What’s especially amazing about Ignite! in particular is the wide range of folks attracted to present at these events. Kids at least as young as 10 and at least as old as 61 have presented at Ignite! events, and about 3% had never done public speaking before. Only 15% were regular public speakers. All Ignite! events appear to be well-attended.
The popularity of Ignite!, I think, reflects a movement toward short form presentations. Death by Powerpoint has been viewed increasingly negatively of late. One only needs glance at the title of the New York Times piece, We Have Met the Enemy and He Is PowerPoint, to get a sense of how bad it’s become in the military.
One of the reasons PowerPoint is viewed so negatively is that the popularity of PowerPoint has exploded while the theory behind its use has not. People have been giving presentations with visual aids for millennia, but for some reason, when designing something in PowerPoint, most people forget what makes an effective presentation – engaging, interactive, high-energy speaking. The visuals are only for reference or to illustrate – when you put 10 bullet-points up per slide, you’re doing it wrong.
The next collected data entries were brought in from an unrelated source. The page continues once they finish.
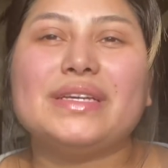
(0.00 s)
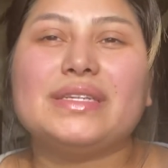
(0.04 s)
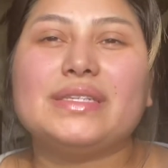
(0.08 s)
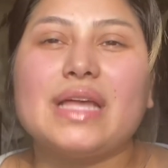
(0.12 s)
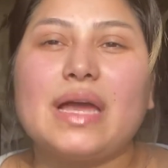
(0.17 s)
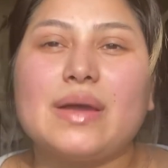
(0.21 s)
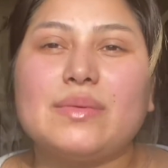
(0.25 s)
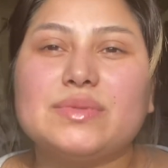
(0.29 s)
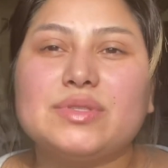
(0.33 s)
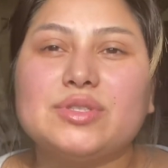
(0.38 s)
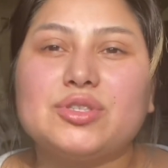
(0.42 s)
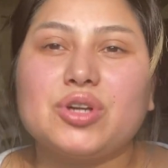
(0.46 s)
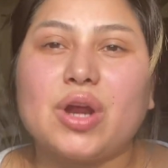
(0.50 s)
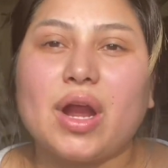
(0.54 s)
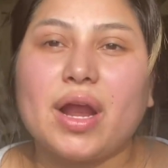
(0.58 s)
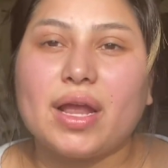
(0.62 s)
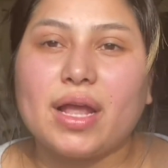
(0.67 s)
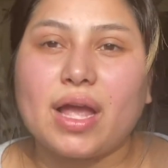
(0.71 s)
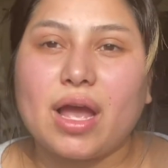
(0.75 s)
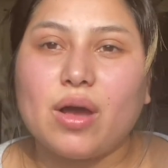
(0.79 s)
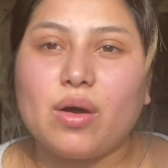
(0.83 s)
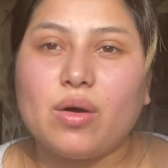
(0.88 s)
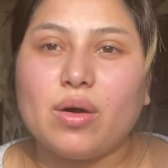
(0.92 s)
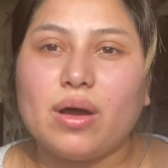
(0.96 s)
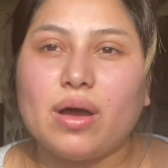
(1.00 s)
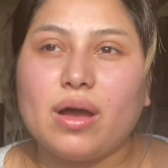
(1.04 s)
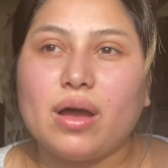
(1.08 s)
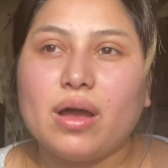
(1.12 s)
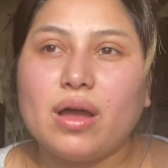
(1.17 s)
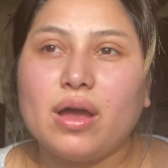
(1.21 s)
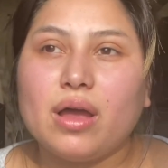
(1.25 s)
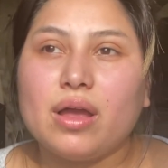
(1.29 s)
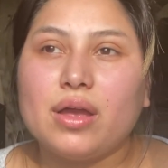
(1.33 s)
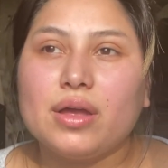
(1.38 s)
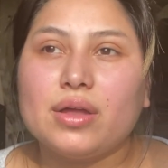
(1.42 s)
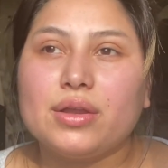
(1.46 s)
I was trying out
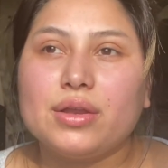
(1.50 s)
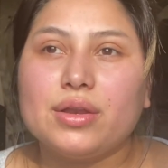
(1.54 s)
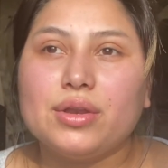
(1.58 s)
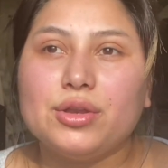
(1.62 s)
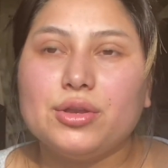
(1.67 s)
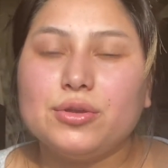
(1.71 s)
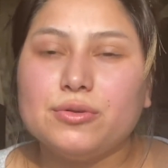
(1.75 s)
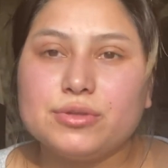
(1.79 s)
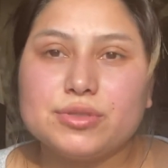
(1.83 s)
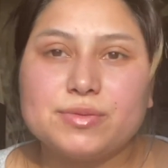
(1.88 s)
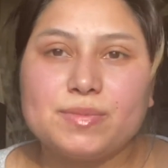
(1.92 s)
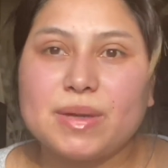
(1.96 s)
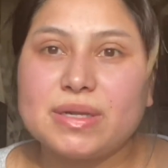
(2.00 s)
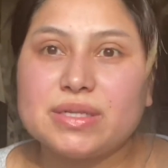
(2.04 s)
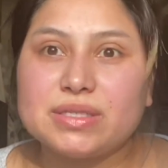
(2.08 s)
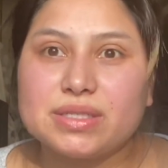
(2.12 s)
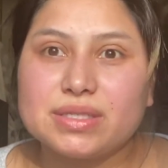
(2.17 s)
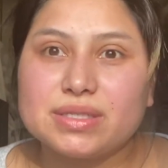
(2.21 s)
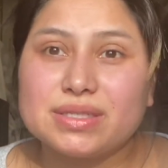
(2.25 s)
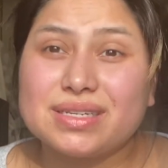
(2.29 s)
new sponges,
And even more importantly, PowerPoint slides are not a replacement for speaker’s notes. If you have so much raw information displayed on your slides that your speaking only provides light context for the bullet points on the slide, you’ve probably got too much up there.
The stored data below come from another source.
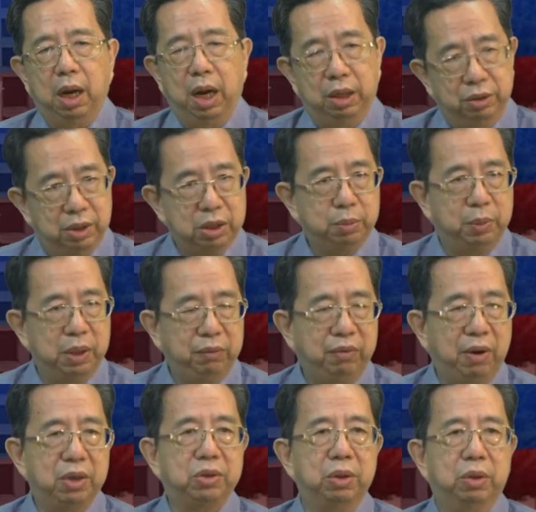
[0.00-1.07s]
Andres
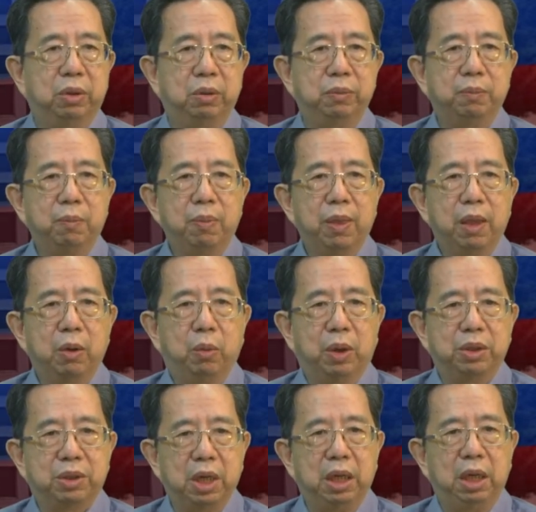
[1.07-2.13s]
Bonifacio
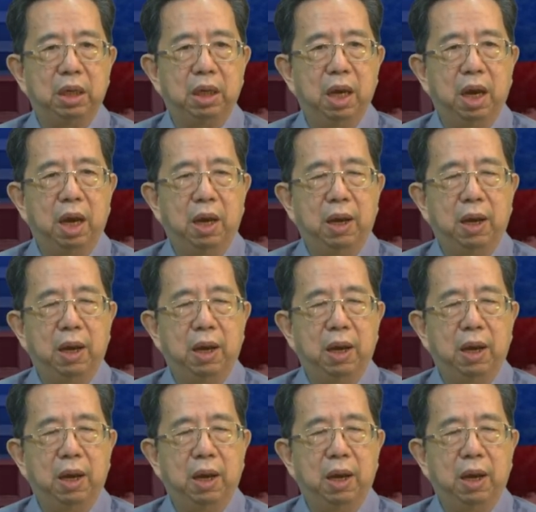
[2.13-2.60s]
was a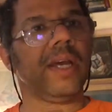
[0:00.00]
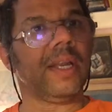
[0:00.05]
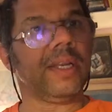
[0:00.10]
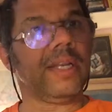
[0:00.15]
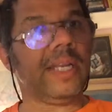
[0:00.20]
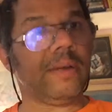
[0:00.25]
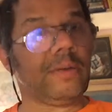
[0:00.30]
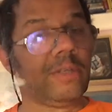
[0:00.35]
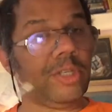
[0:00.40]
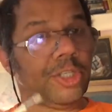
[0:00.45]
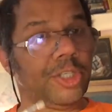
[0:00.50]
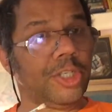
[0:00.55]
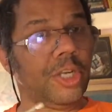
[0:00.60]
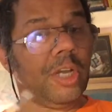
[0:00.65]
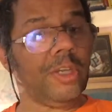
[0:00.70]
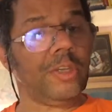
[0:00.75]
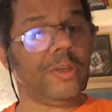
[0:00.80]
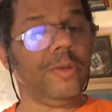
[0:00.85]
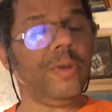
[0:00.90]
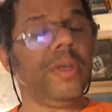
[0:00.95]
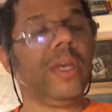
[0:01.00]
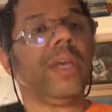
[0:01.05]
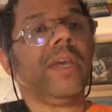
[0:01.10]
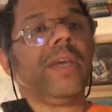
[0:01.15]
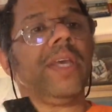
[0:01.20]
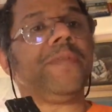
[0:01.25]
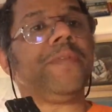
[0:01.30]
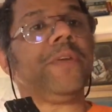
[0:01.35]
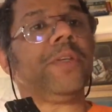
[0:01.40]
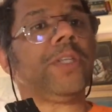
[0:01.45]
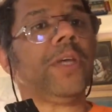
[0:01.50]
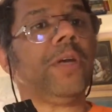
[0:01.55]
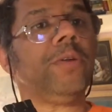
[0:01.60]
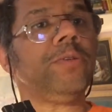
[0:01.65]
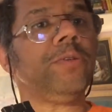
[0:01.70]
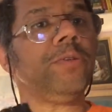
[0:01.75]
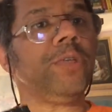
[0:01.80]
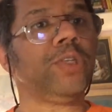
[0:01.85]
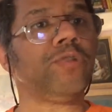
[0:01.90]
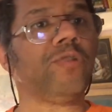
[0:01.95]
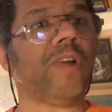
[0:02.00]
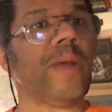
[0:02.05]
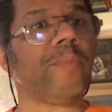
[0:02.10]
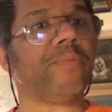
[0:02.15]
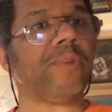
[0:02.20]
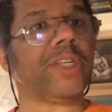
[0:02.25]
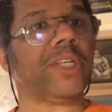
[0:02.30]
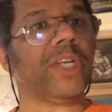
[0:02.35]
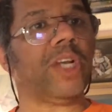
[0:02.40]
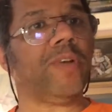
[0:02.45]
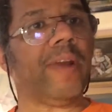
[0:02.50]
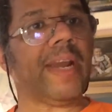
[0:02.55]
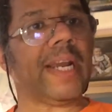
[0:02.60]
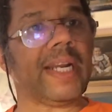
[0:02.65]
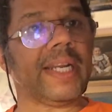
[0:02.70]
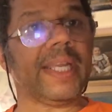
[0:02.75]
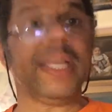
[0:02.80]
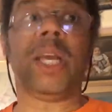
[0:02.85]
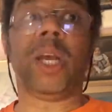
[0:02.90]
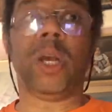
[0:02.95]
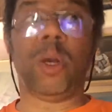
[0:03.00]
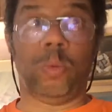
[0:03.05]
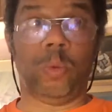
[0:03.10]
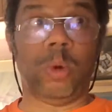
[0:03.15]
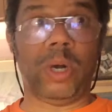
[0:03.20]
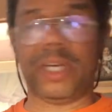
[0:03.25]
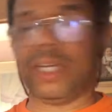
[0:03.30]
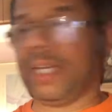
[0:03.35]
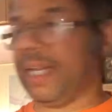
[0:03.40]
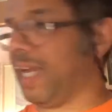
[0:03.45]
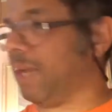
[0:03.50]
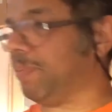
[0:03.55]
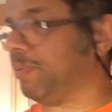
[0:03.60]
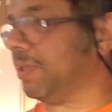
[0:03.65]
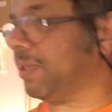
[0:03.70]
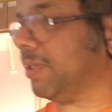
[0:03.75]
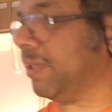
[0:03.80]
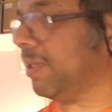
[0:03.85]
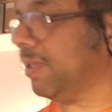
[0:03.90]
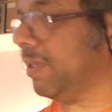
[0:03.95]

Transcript: Now I'm going to show you, if you don't do the dry brushing correctly, what can happen.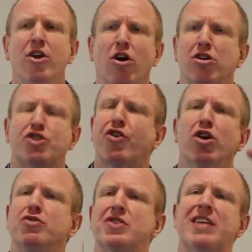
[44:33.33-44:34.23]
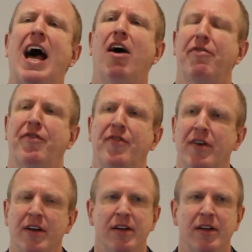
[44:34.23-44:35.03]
your true self.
This also reflects a larger problem in education/instructional technology: the belief that throwing new technology at a problem will somehow “fix” it. We see this when millions of dollars are invested in new technology infrastructure in an organization or school district with very little attention being paid to how it will be used. Tech by itself doesn’t accomplish anything. You need a plan. PowerPoint doesn’t make your presentation better unless you have a clear reason to use it. Without a plan, it could actually make your talk much worse.
What Ignite! does is force speakers to consider what they’re saying and why they’re saying it, rather than just encouraging them to spew forth every little bit of information on the topic that they can. And that’s the real strength. It also makes me wonder what would happen in an organization that implemented a 5-minute maximum policy for presentations. I bet meetings would be just a little bit more pleasant.